More relevant are the loaded Social Justice Warrior buzzwords — shaming, manspreading, transgenderism. Put about by the social left to undermine traditional Western norms — like men having testicles for instance — the shoe-horning of these words into the public conscious resembles another defeat.
Men on subway cars quite reasonably giving space to what naturally goes between their legs are now oppressive patriarchs waging war on women and airing their privilege on public transport — apparently. You can even be arrested for it.

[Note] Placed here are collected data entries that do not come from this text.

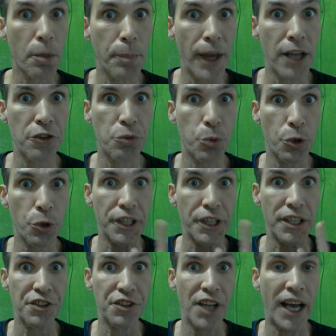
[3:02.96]
password
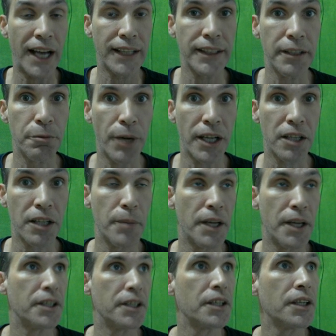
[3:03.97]
is highly
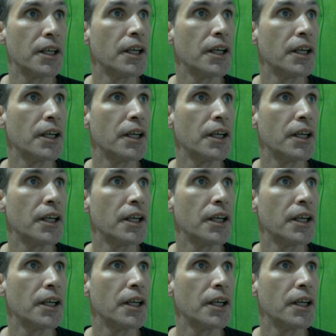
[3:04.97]
recommended.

Indeed, what were once men are not in fact at all. Part of the same intellectual wrecking ball that also informs us this week that no woman is ever completely straight (but can be completely gay), also tells us quite sincerely that gender is a fluid concept, transgenderism isn’t a mental illness, and saying otherwise ought to be a hate crime.
What was once collective societal disapproval at unpalatable behaviour — formerly expressed as loudly as Charivari but today more likely to take the form of tutting — has been transformed into ‘Slut Shaming’. A powerful word coined to shut down protest at undesirable behaviour, a verbal battering ram getting through the cultural relativist idea that anything goes – no matter how detrimental it is to society.
On the subject of societal collapse, also on the list you find ‘swiping’ — the symptom of youth robbed of the confidence to go out and meet potential mates in more conventional venues, but paradoxically empowered to go out and fearlessly sleep with strangers they meet on dating app Tinder. The natural partner to the vapid explosion of online dating in the United Kingdom is yet another word on Collins’ list, ‘ghosting’, meaning to suddenly end all communication with someone you’re in a relationship with.
It seems depressingly inevitable that with instant gratification society relationships should so immediately be terminated as they were started, lacking even the perfunctory text message rejection that was until recently seen as the very height of bad manners.
Lastly you might consider what those hapless young men and women who have failed to find love do after being ghosted by their Tinder hook-ups. For our purposes the last word on Collins’ list — ‘Binge-watch’ — the act of slobbing out in front of the television, Collins’ word of the year.